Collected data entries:
=-=-=-=-=

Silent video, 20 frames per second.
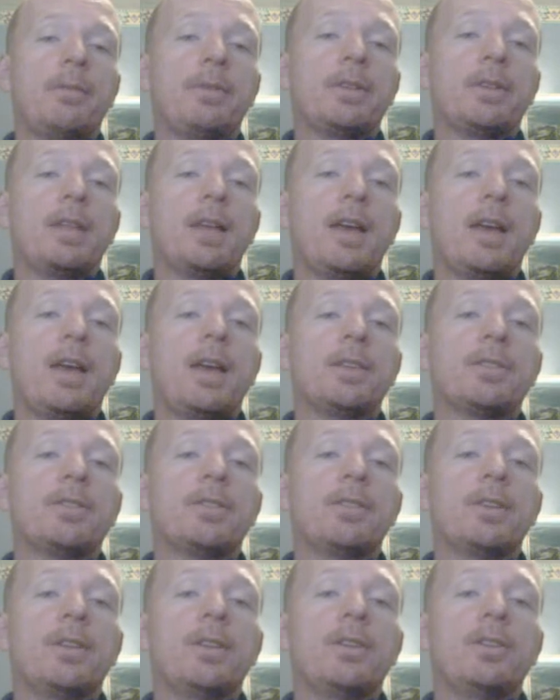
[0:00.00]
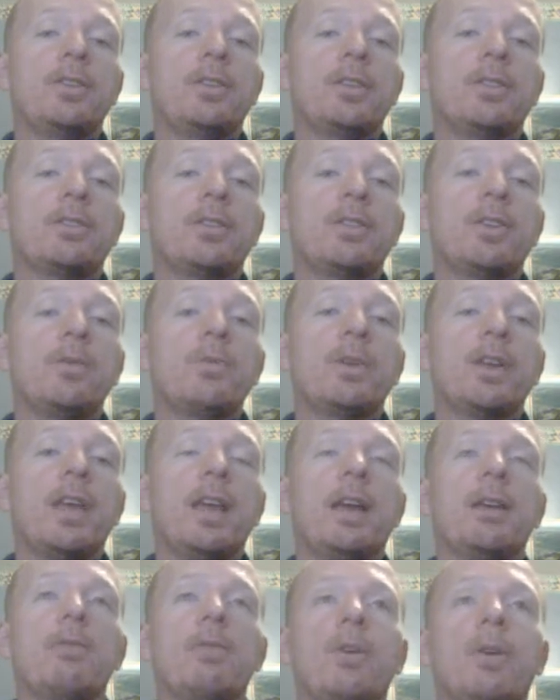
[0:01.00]
have it there. It's a
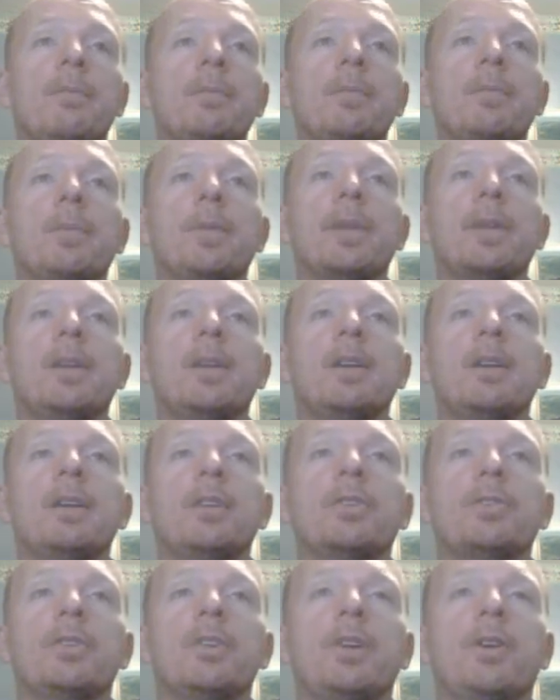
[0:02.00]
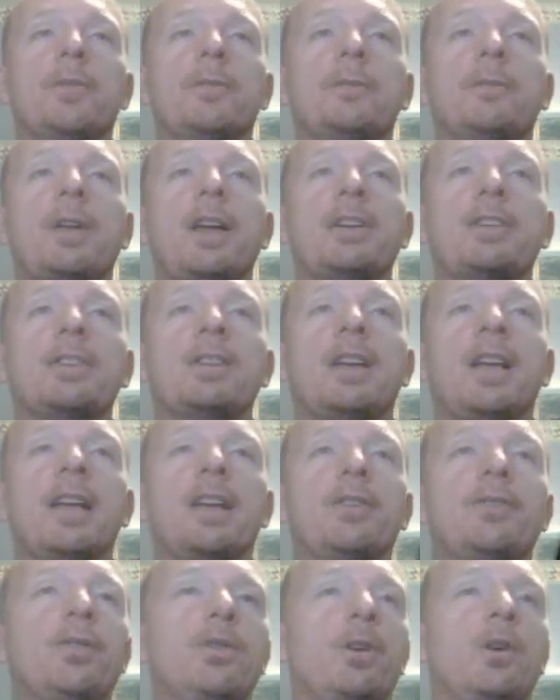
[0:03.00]
UK ROM, so you're not flashing
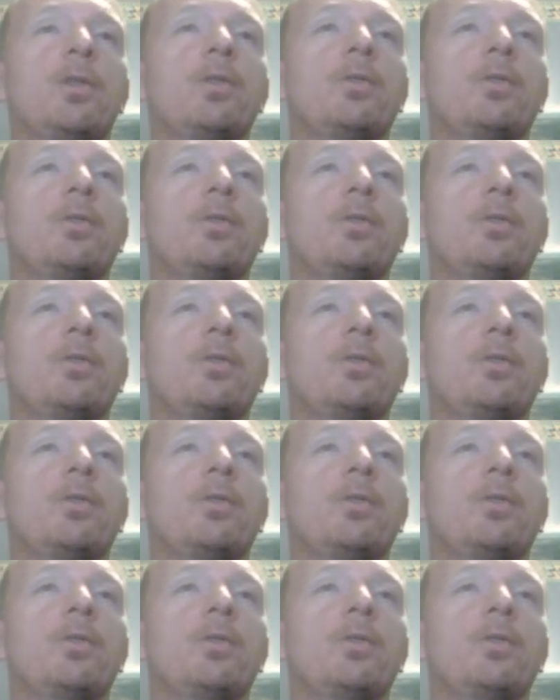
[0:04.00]
like another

=-=-=-=-=

Directions for this task:
Leave the pictures out and output the rest of the data word for word.

Problem solution:
Silent video, 20 frames per second.
[0:00.00]
[0:01.00]
have it there. It's a
[0:02.00]
[0:03.00]
UK ROM, so you're not flashing
[0:04.00]
like another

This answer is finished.